Segment Start: Data listing
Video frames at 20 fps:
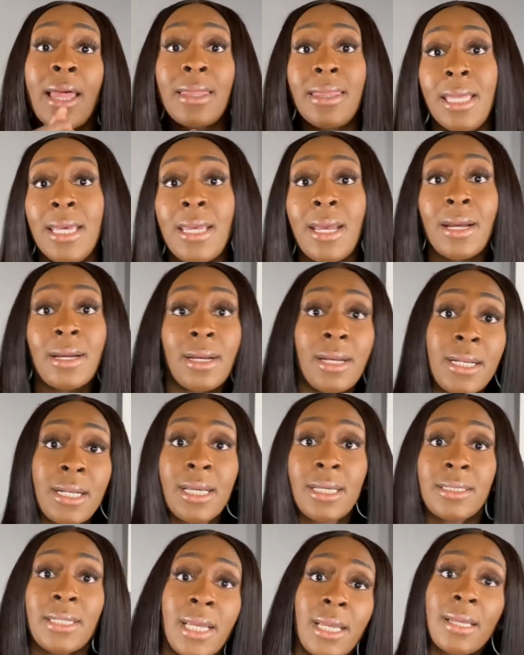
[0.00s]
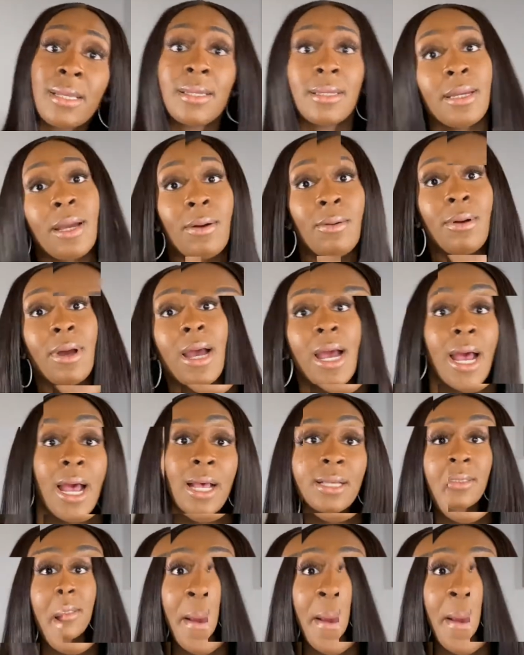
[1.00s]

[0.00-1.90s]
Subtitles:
They are going to take your house.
Segment End: Data listing
- Exercise objective
Please print out the entries above exactly. The pictures stay out.

- Solution to this problem
Video frames at 20 fps:
[0.00s]
[1.00s]

[0.00-1.90s]
Subtitles:
They are going to take your house.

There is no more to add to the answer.